I want to sound a note of caution about employment and depression. Many Members have rightly mentioned the issues surrounding Atos assessments, and I was glad to hear the Minister say that he would address himself to some of the concerns that had been expressed, but I think that we should be careful about making assumptions. We should not assume that people with depression are unable to work; we should individualise the position.
When I returned to work after having a baby, I was still suffering from severe panic attacks—especially when travelling on the underground—and in retrospect, I realise that I was still significantly depressed, but going back to work was part of my recovery. I know that it can be difficult to challenge the ideas of people who are depressed, but I think it important to present them with challenges and encouragement at some level, because depression is sometimes followed by a crisis of confidence, and getting back to work is part of the road to recovery from depression, however difficult it may feel. We should not make generalisations and assume that no one can return to work when they are depressed.
I pay tribute to all those who help people with mental illness, including the many volunteers in all our constituencies, and I pay particular tribute to a voluntary group in my constituency called Cool Recovery. It is an independent mental health charity which cares for a number of people—not only those who have experience of depression, or are currently living with depression or other forms of mental illness, but those who have recovered from mental illness, and those who care for people who suffer from it.
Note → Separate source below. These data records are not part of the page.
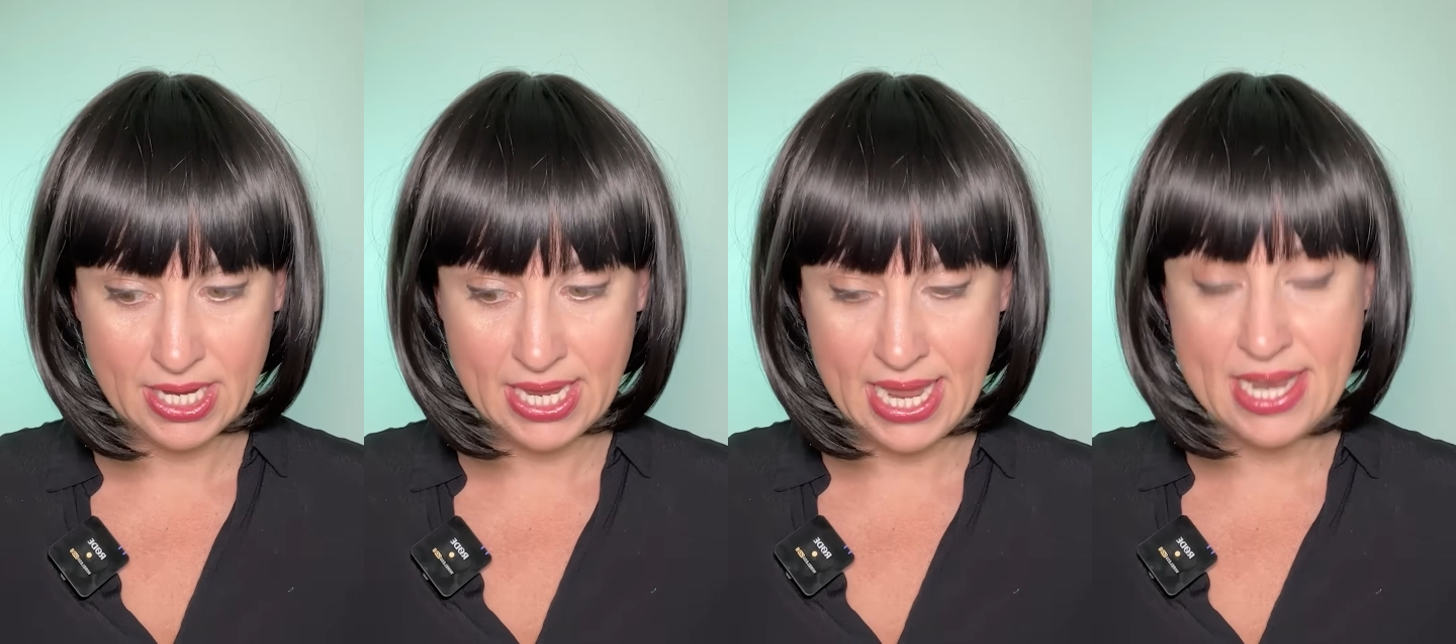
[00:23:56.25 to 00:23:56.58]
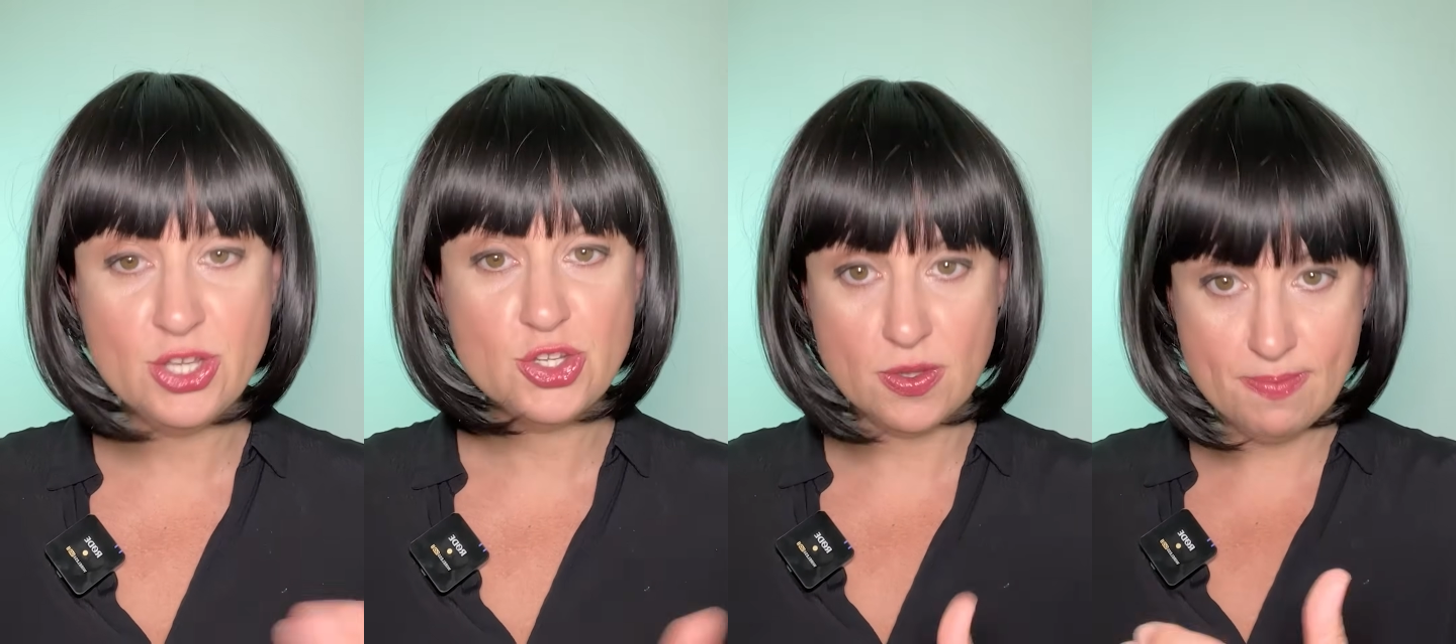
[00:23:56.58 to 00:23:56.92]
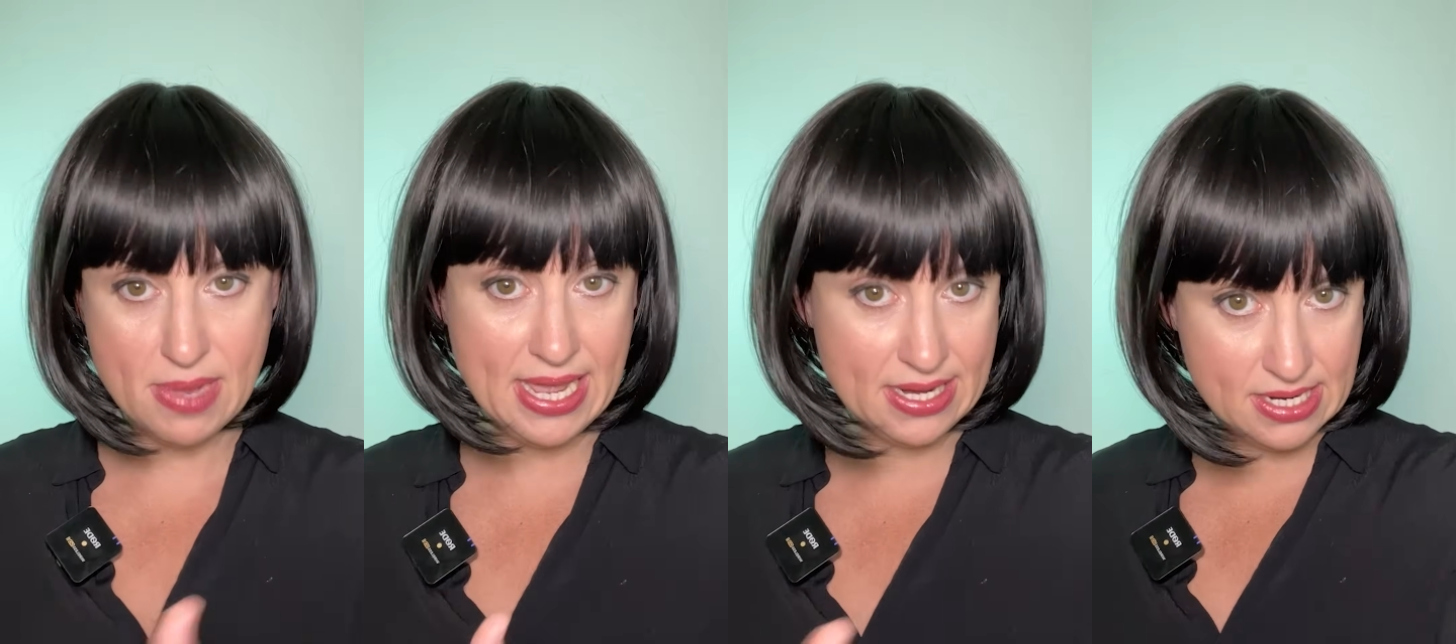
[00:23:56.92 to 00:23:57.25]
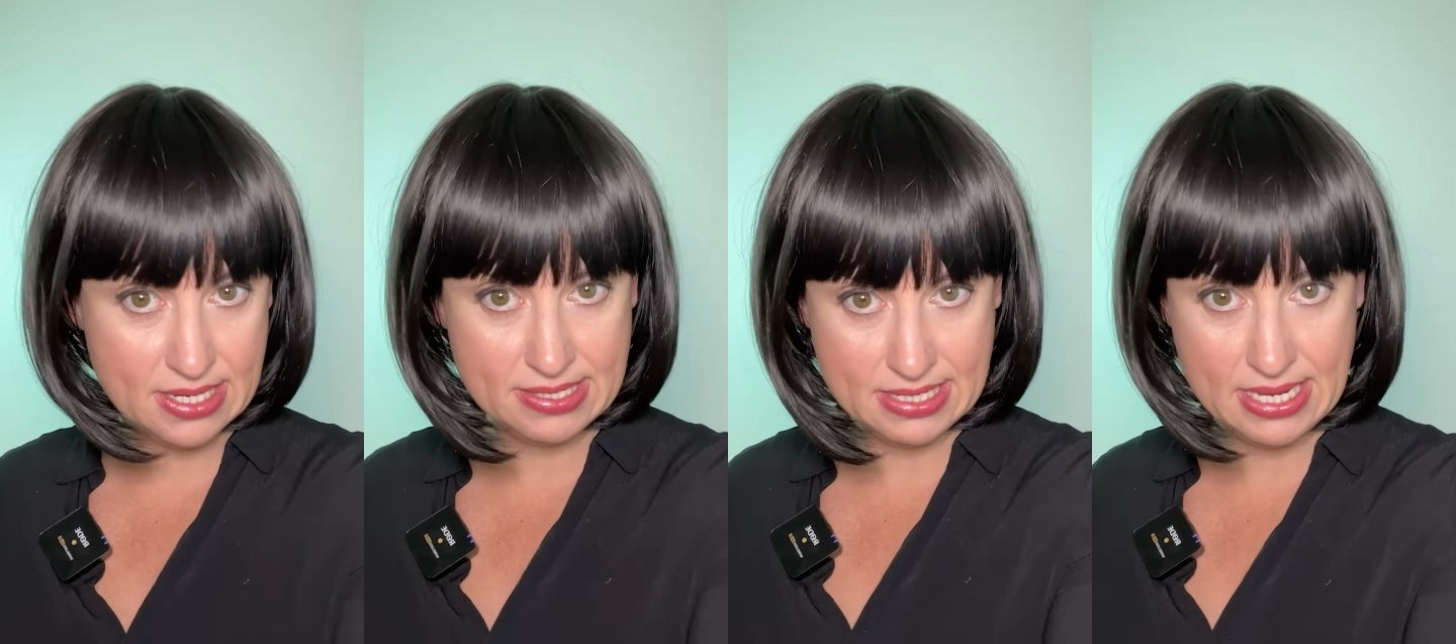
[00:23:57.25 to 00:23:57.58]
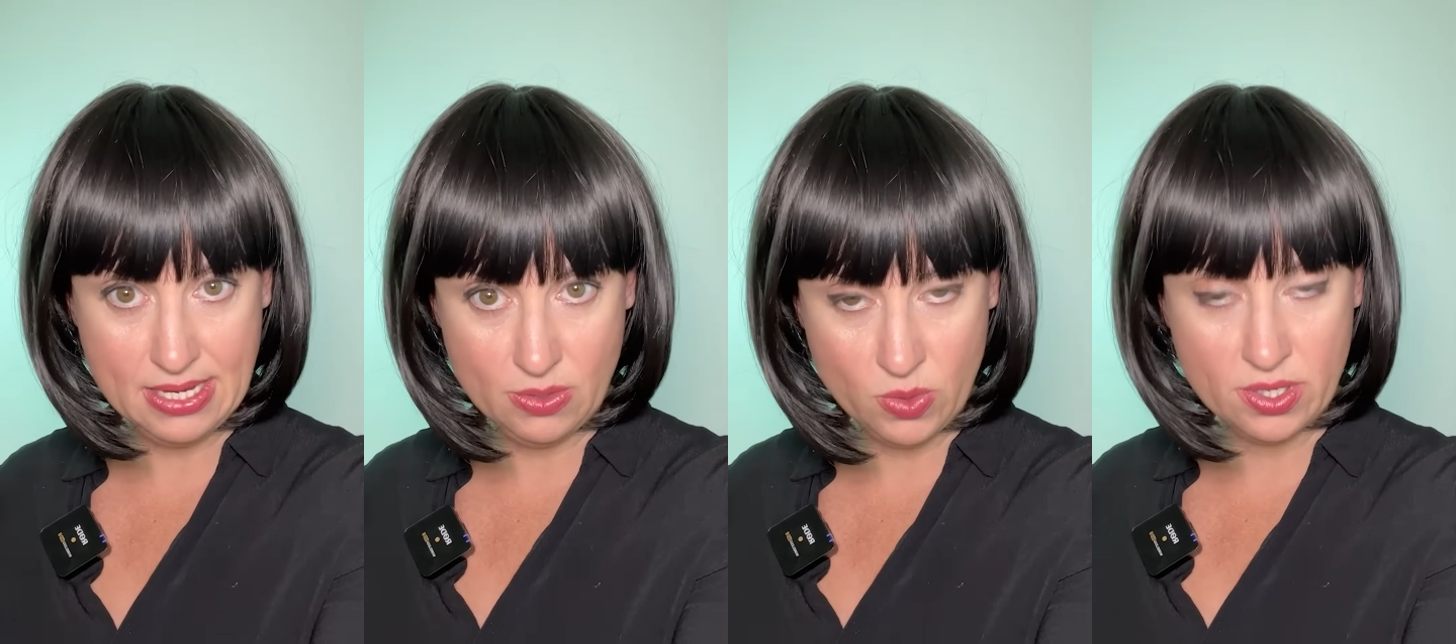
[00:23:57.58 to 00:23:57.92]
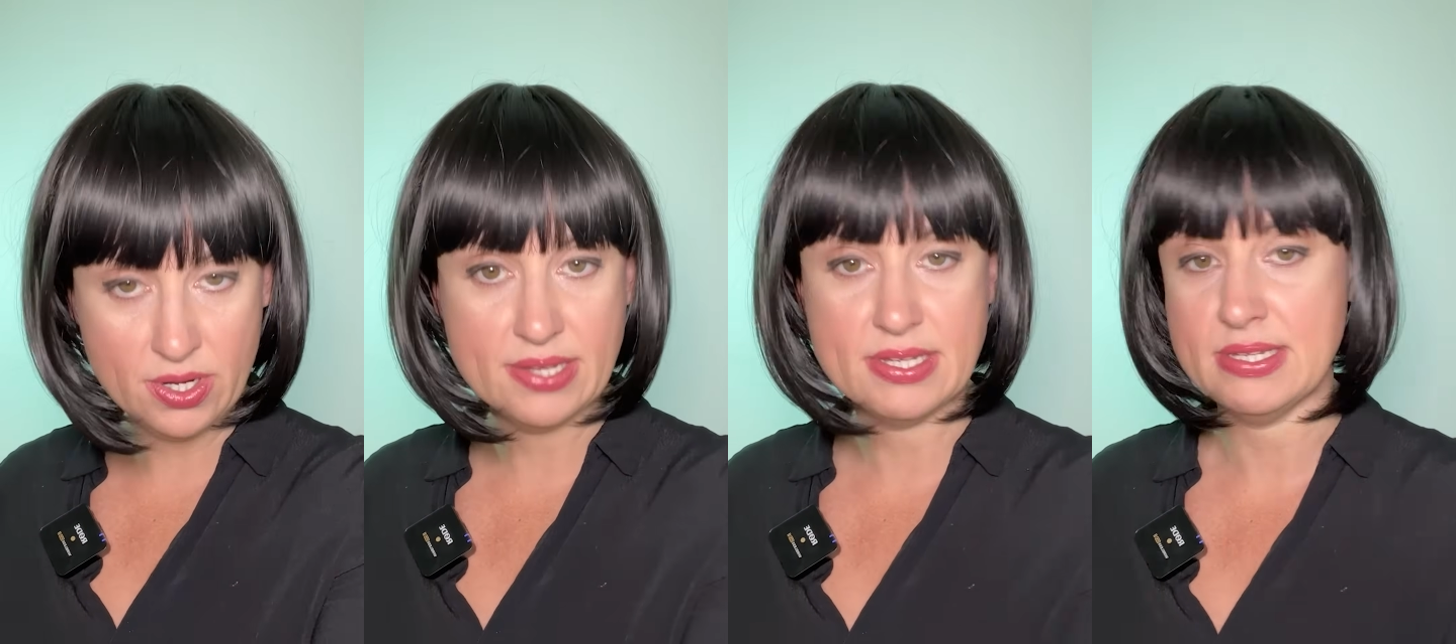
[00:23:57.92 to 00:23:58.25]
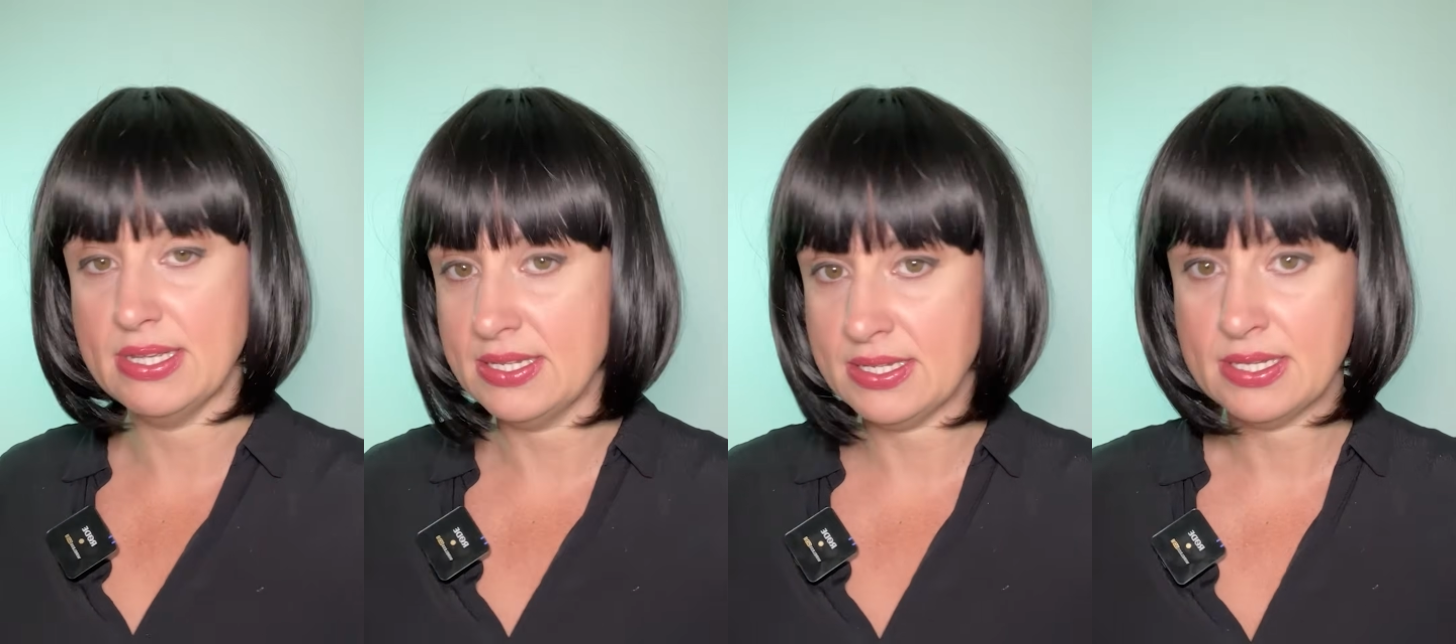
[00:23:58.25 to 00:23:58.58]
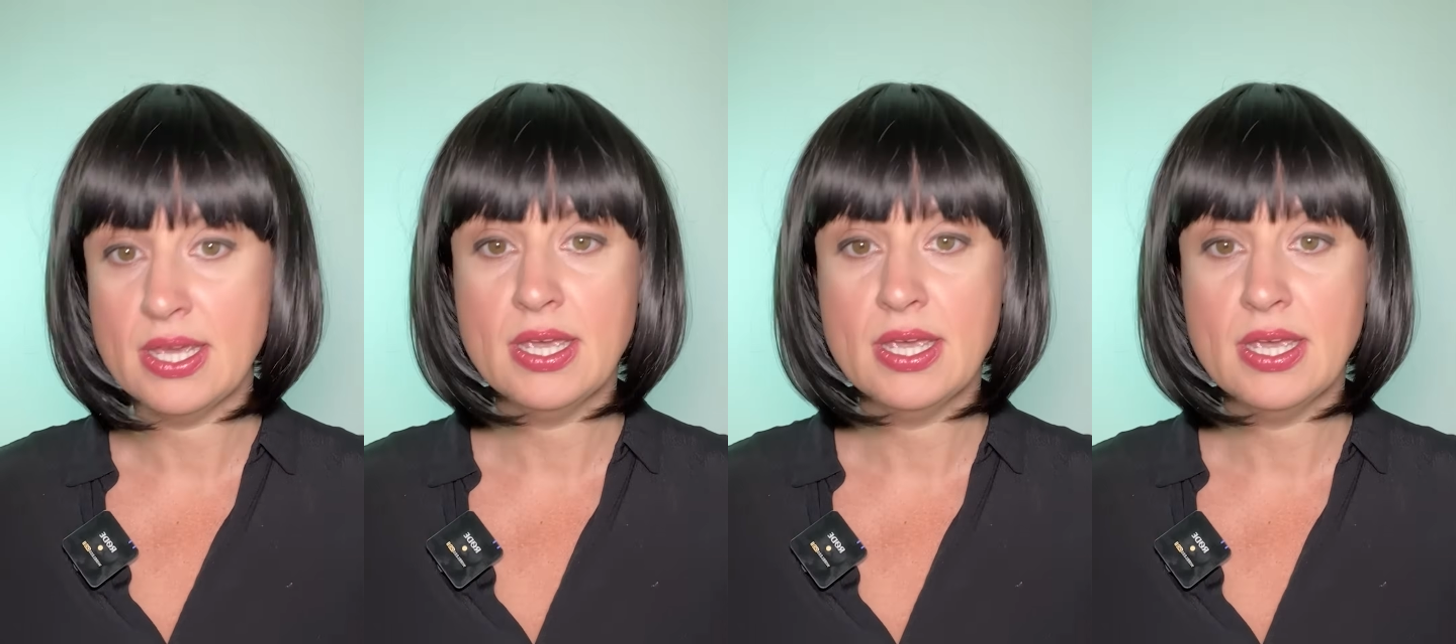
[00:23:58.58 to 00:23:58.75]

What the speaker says: into malignancy with a narcissist,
I feel that such voluntary sector groups are essential if we are to realise some of the benefits that can come from the Health and Social Care Act 2012. I was concerned to hear from the volunteers at Cool Recovery that they do not feel they have been sufficiently involved in the commissioning process, and that there are real anxieties about the extent to which the user voice and the voluntary sector voice are being heard in the new arrangements. Perhaps the Minister will give us an update on what is being done to ensure that there is adequate representation for the user voice and the voluntary sector at every stage on HealthWatch, on health and wellbeing boards, and right up to national level at the NHS Commissioning Board.
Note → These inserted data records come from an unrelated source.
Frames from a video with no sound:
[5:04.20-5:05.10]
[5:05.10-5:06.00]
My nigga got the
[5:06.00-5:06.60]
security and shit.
I give an undertaking to answer those points in the letter that I will write to Members.
I thank the Minister for that, and I look forward to reading his response.
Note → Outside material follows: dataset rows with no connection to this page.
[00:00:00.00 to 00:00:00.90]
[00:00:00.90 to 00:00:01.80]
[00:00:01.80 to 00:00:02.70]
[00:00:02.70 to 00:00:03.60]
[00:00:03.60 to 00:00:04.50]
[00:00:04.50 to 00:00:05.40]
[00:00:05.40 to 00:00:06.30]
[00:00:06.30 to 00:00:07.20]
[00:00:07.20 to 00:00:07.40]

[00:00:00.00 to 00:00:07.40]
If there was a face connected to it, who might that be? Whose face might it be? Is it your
I was pleased to hear that my hon. Friend the Member for Croydon Central (Gavin Barwell) will introduce a Bill to remove stigma. From talking to service users and those who have recovered from mental illness, it is clear to me that they are entirely capable of taking a full part in every aspect of life in their community and workplace, and in our national life. I was glad that the Minister and shadow Minister gave their full and unconditional backing to that Bill, as it will mark a very important step in removing the stigma of mental illness. I also join the Minister in paying tribute to the work of Time to Change, and I hope he will commit to continuing to give support to that organisation.
Some 22% of the disease burden in England comes from mental health issues, and it is time that we recognised that in our local and national commissioning. The mental health strategy is excellent, but we now need to ensure it is implemented. I know the Minister has set up a cross-ministerial group centrally, but who in this new system will be accountable for the successful implementation of the strategy locally and regionally—and what levers for change can they exert, and what sanctions will there be if it is not carried out?